If he was still PM I'd be arrested within seconds of this post because of the nationwide internet sensors detecting my treasonous libel.

Just in case they missed it thought I'll make sure of it now through this pictorial tribute to our most recent leader.

















I hate you John Howard.

I had sex with your mother.

Unlike that newsreader. She was awesome. She said "former PM John Howard has slammed the rad government."

The only thing that matches the political awesomeness of recent times is the epicness of my Creative Writing teacher. He likes Blade Runner, and Clockwork Orange, and he quoted a Pink Floyd song in an email.

"Oh my god Bob, NO NO NO!!!" - Creative Writing Teacher's formal critique of a classmate's work.

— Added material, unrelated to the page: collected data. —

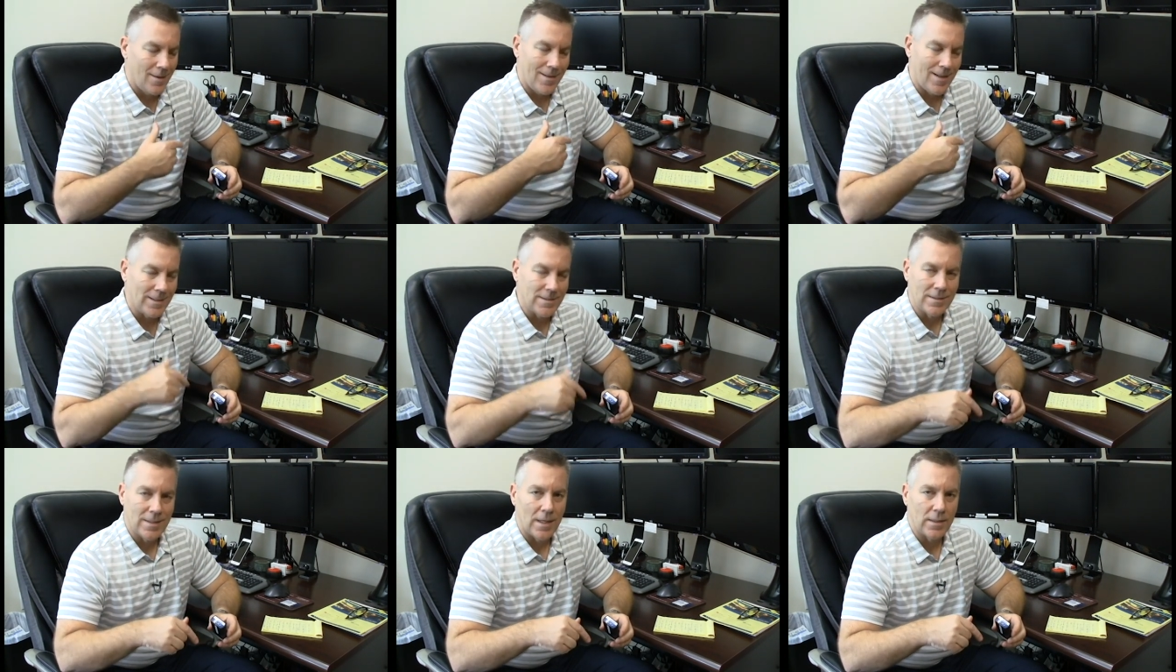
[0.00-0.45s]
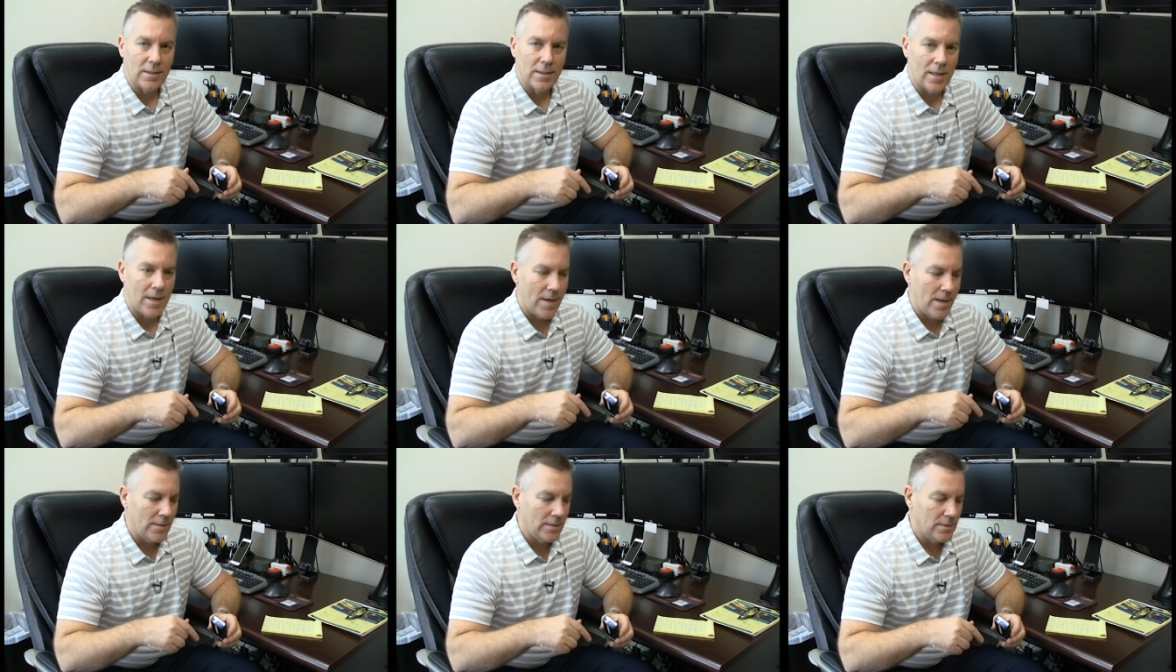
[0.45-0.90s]
That's not the
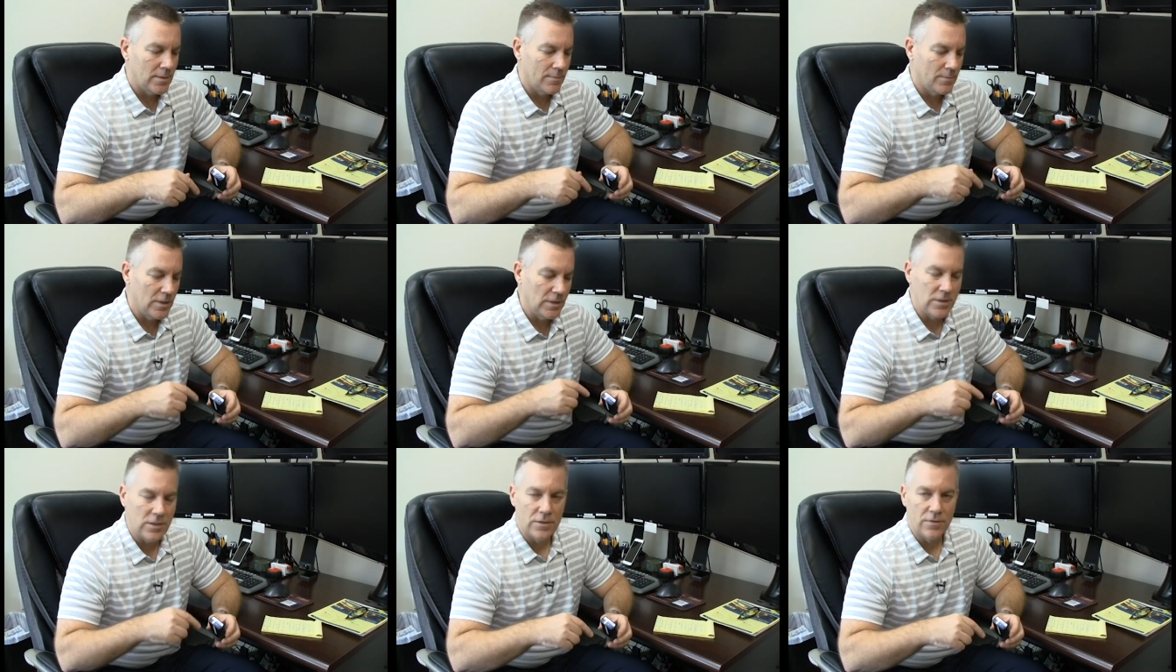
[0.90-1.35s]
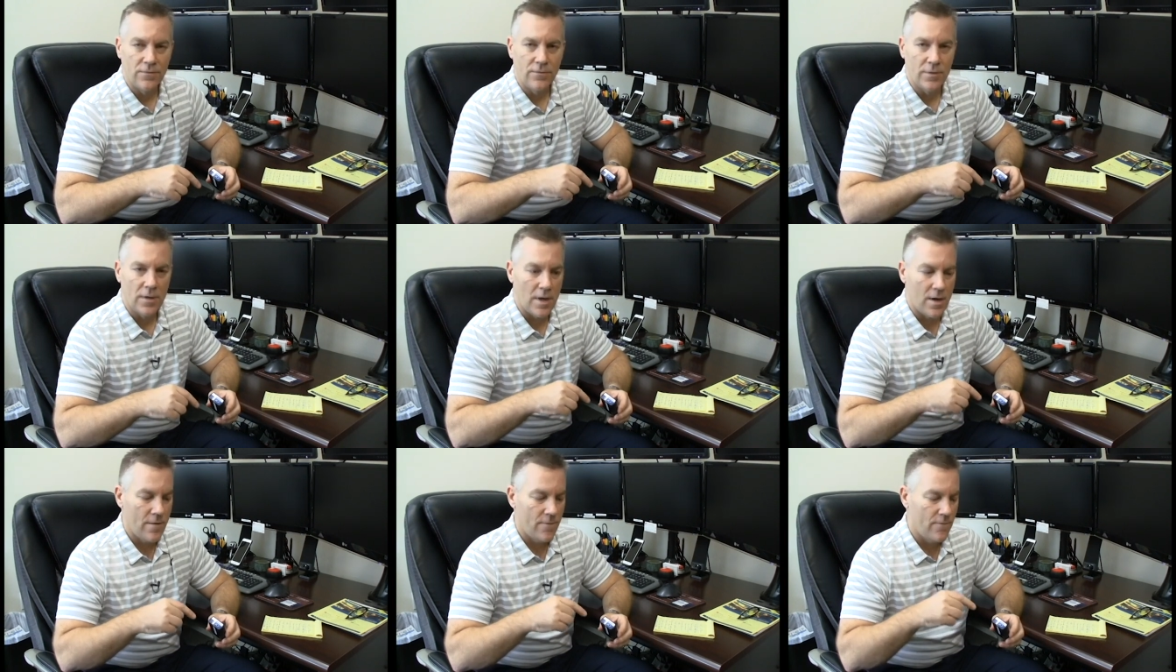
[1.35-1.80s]
case. This is
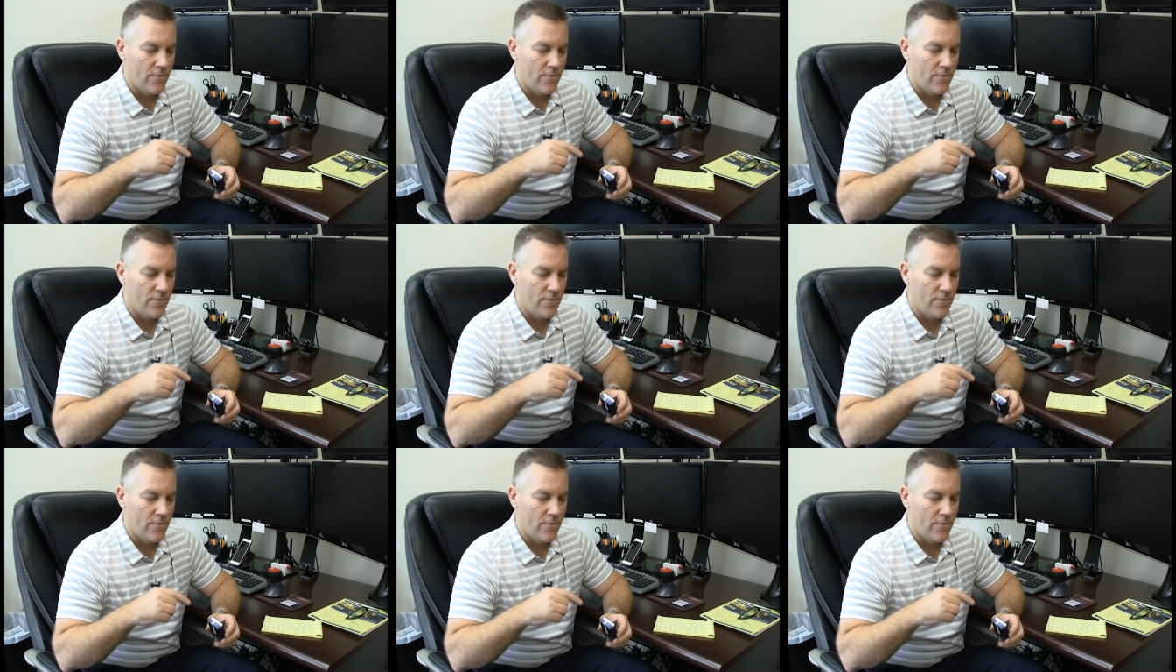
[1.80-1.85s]
uh,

"Ted Hughes, what's with him, I hate that guy."

In short, Sylvia Plath was a crazy emo bitch, but she was awesome.

And she had an Electra Complex, meaning she probably shat on Ted Hughes' chest.

What a bitch.

"Woah it's Neil Patrick Harris"
"I love Neil Patrick Harris."
"I love him so much."
"He's the greatest man ever."
"He's so great."
"I'm Awesome" - Neil Patrick Harris
"WELL SAID."

Sunday, May 10, 2009

"She took a dump on his chest"

This week was great. So great I'm going to sum it up in TWO updates.

THIS WEEK WITH GEORGE STEPHANOPOULOS PART 1: THE BOOK OF MEMORY

Nazza told Sam to get his burger on. It is his crowning achievement in life.

The only thing that could possibly usurp such a thing would be winning trivia.

"Ooh nazza is that guy I hate, what an annoying man, i think ill go touch my hair now." - Trivia Bob

Does Trivia Bob even have hair?
I can't remember.

My trivia joke was great. I can't believe it didn't get read out. It was misogynistic and musical, all the requirements of something that succeeds at life.

"Why did the girl break her G-string?...COZ WOMEN CAN'T PLAY THE GUITAR AAAAAHAH"

COMEDY GOLD.

Apparently Levi's voice sounds like a shipyard horn on the phone. Next time I hear a shipyard horn I'm gonna be all 'HO DUDE, LEVI'S AT KOTARA LETS GO'

"Woah the library is talking to me?"
"Is it saying "feed me...i need papers...PAPERS""

Indoor Soccer was pretty sweet this week. We only got beat 15-0 and we got to play against this team that failed at life afterwards coz they didn't show up in time for their game. It was annoying though, my greatest save ever came before the game even started. Leviticus put forth a beautiful curling shot full of venom and ZEST and i acted quickly, moving my exposed genitals (in an unprotected sense not a naked sense) directly into the path of the ball.

"Ok i did not search 'naked bea arthur.' Why is there a picture of her rack."

Hudson was being a douche at trivia. I wanted to stab him in his fat head.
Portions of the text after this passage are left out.